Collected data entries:
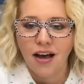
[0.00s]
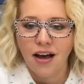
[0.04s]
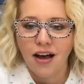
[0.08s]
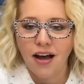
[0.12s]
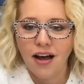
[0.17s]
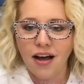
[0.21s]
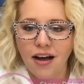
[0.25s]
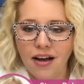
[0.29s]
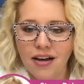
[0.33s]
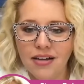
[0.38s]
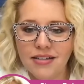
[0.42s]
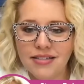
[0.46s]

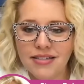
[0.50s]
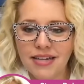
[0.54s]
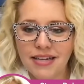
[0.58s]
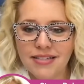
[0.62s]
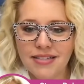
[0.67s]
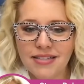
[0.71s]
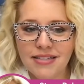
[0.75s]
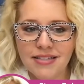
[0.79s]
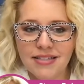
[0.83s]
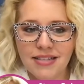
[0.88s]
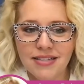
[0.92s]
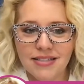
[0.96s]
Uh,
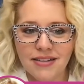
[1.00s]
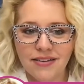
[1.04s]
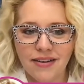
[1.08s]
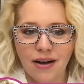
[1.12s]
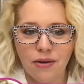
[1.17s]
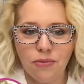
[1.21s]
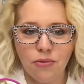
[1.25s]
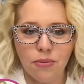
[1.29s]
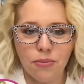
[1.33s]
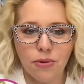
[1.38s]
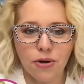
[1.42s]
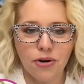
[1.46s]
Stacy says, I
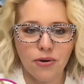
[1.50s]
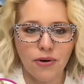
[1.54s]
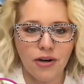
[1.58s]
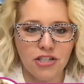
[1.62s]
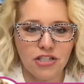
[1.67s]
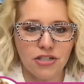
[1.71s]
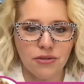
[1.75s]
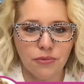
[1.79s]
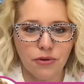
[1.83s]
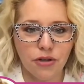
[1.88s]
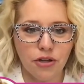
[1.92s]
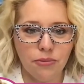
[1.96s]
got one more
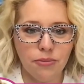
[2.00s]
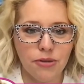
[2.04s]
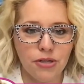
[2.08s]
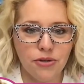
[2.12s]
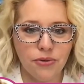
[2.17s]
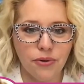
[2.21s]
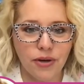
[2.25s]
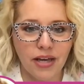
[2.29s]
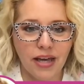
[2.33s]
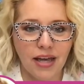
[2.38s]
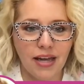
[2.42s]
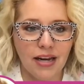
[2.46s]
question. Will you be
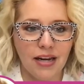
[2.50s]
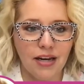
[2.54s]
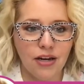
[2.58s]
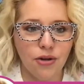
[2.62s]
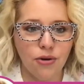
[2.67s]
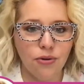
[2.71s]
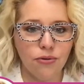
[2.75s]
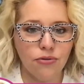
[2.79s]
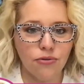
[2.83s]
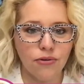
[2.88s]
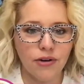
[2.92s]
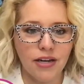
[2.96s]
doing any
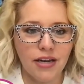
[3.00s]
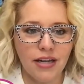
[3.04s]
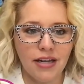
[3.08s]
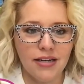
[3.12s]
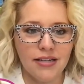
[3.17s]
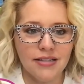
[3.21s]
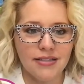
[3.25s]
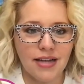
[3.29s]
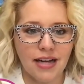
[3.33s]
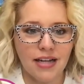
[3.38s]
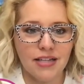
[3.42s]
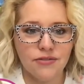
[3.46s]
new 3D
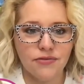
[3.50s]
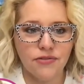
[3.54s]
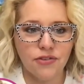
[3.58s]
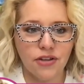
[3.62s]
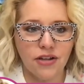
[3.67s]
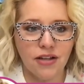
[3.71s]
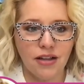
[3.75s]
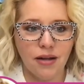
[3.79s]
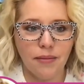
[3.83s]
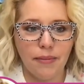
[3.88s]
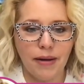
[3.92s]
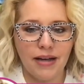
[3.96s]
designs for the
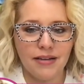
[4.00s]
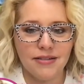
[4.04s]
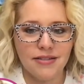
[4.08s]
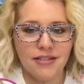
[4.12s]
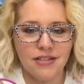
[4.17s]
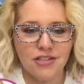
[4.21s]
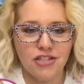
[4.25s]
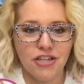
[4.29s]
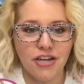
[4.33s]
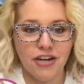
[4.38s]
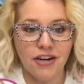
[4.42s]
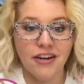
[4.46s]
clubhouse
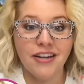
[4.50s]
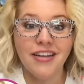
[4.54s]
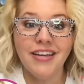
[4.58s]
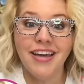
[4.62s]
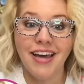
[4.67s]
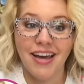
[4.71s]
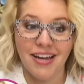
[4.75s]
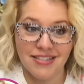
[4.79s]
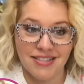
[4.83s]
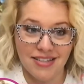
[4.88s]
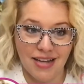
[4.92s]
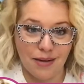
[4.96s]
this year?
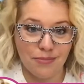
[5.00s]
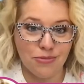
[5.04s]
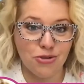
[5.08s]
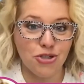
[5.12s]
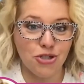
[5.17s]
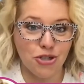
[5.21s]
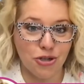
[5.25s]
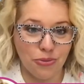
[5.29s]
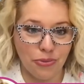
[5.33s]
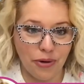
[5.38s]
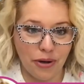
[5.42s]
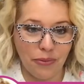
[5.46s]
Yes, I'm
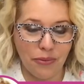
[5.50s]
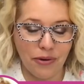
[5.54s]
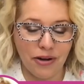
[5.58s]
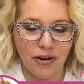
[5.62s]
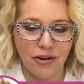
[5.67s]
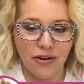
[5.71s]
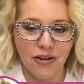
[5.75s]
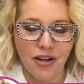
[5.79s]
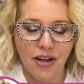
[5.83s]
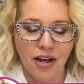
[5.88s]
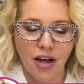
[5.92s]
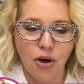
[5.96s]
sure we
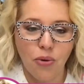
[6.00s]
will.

Required work
Every record gets retyped exactly; no picture goes into the copy.

Solution
[0.00s]
[0.04s]
[0.08s]
[0.12s]
[0.17s]
[0.21s]
[0.25s]
[0.29s]
[0.33s]
[0.38s]
[0.42s]
[0.46s]

[0.50s]
[0.54s]
[0.58s]
[0.62s]
[0.67s]
[0.71s]
[0.75s]
[0.79s]
[0.83s]
[0.88s]
[0.92s]
[0.96s]
Uh,
[1.00s]
[1.04s]
[1.08s]
[1.12s]
[1.17s]
[1.21s]
[1.25s]
[1.29s]
[1.33s]
[1.38s]
[1.42s]
[1.46s]
Stacy says, I
[1.50s]
[1.54s]
[1.58s]
[1.62s]
[1.67s]
[1.71s]
[1.75s]
[1.79s]
[1.83s]
[1.88s]
[1.92s]
[1.96s]
got one more
[2.00s]
[2.04s]
[2.08s]
[2.12s]
[2.17s]
[2.21s]
[2.25s]
[2.29s]
[2.33s]
[2.38s]
[2.42s]
[2.46s]
question. Will you be
[2.50s]
[2.54s]
[2.58s]
[2.62s]
[2.67s]
[2.71s]
[2.75s]
[2.79s]
[2.83s]
[2.88s]
[2.92s]
[2.96s]
doing any
[3.00s]
[3.04s]
[3.08s]
[3.12s]
[3.17s]
[3.21s]
[3.25s]
[3.29s]
[3.33s]
[3.38s]
[3.42s]
[3.46s]
new 3D
[3.50s]
[3.54s]
[3.58s]
[3.62s]
[3.67s]
[3.71s]
[3.75s]
[3.79s]
[3.83s]
[3.88s]
[3.92s]
[3.96s]
designs for the
[4.00s]
[4.04s]
[4.08s]
[4.12s]
[4.17s]
[4.21s]
[4.25s]
[4.29s]
[4.33s]
[4.38s]
[4.42s]
[4.46s]
clubhouse
[4.50s]
[4.54s]
[4.58s]
[4.62s]
[4.67s]
[4.71s]
[4.75s]
[4.79s]
[4.83s]
[4.88s]
[4.92s]
[4.96s]
this year?
[5.00s]
[5.04s]
[5.08s]
[5.12s]
[5.17s]
[5.21s]
[5.25s]
[5.29s]
[5.33s]
[5.38s]
[5.42s]
[5.46s]
Yes, I'm
[5.50s]
[5.54s]
[5.58s]
[5.62s]
[5.67s]
[5.71s]
[5.75s]
[5.79s]
[5.83s]
[5.88s]
[5.92s]
[5.96s]
sure we
[6.00s]
will.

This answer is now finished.